(Stored data entries)
--- START ---
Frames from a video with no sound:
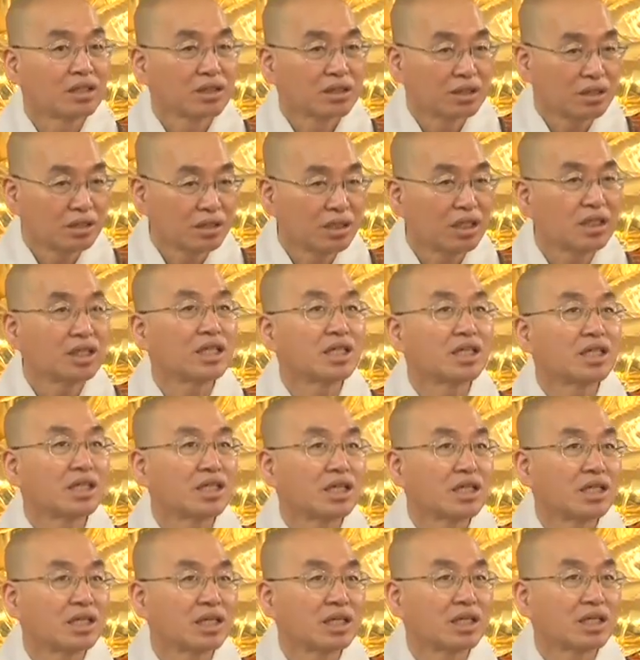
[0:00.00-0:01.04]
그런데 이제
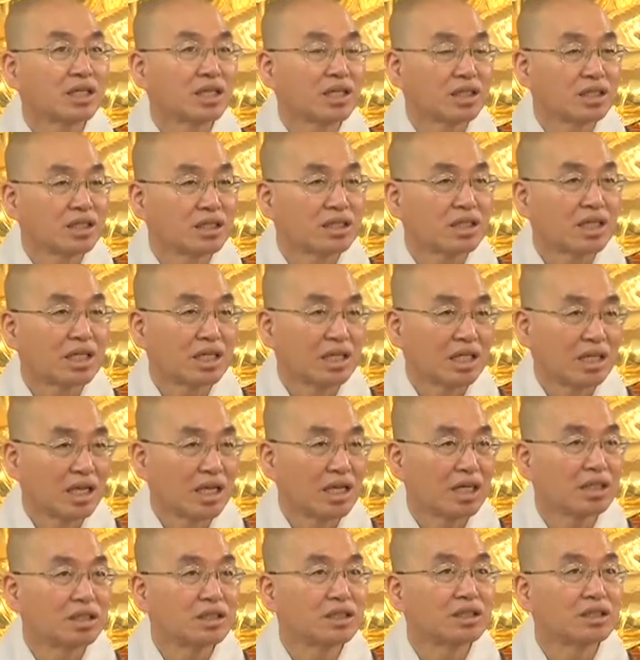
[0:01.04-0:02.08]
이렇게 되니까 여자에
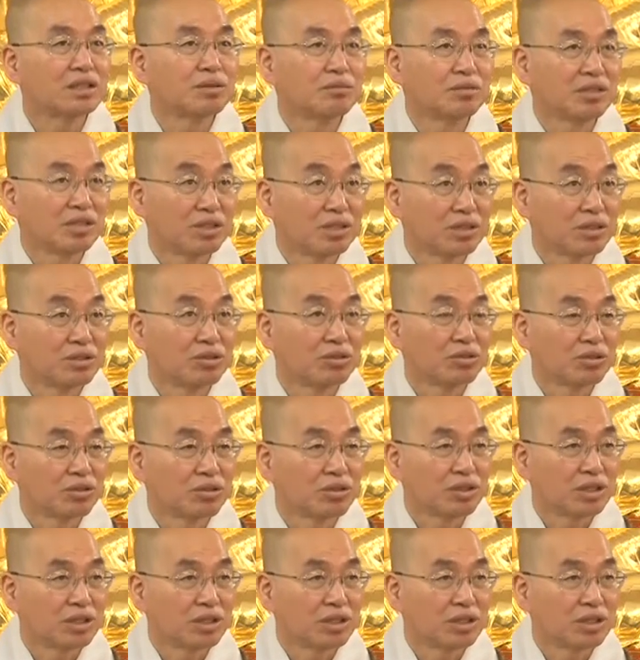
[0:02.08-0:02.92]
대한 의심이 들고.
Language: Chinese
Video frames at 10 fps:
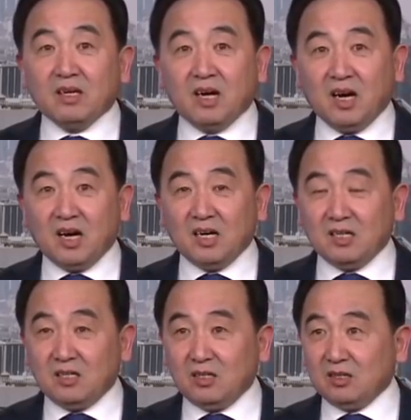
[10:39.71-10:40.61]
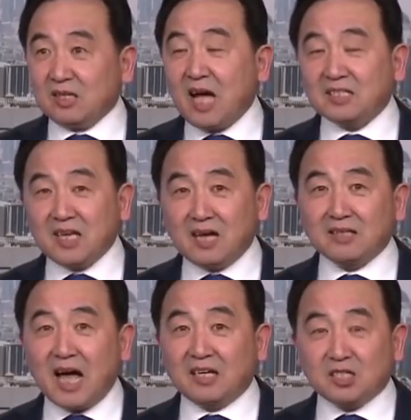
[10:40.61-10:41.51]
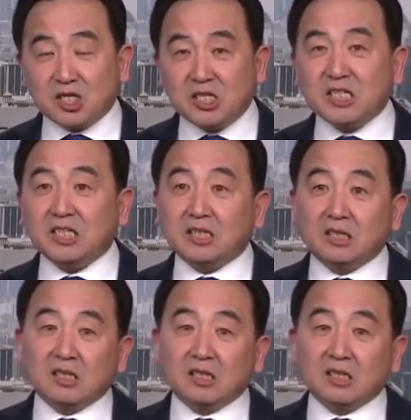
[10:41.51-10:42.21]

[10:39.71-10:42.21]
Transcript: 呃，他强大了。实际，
--- END ---
WORK INSTRUCTIONS ▸
For every entry, return its exact wording and leave out any image.

ANSWER FOR THIS EXERCISE ▸
Frames from a video with no sound:
[0:00.00-0:01.04]
그런데 이제
[0:01.04-0:02.08]
이렇게 되니까 여자에
[0:02.08-0:02.92]
대한 의심이 들고.
Language: Chinese
Video frames at 10 fps:
[10:39.71-10:40.61]
[10:40.61-10:41.51]
[10:41.51-10:42.21]

[10:39.71-10:42.21]
Transcript: 呃，他强大了。实际，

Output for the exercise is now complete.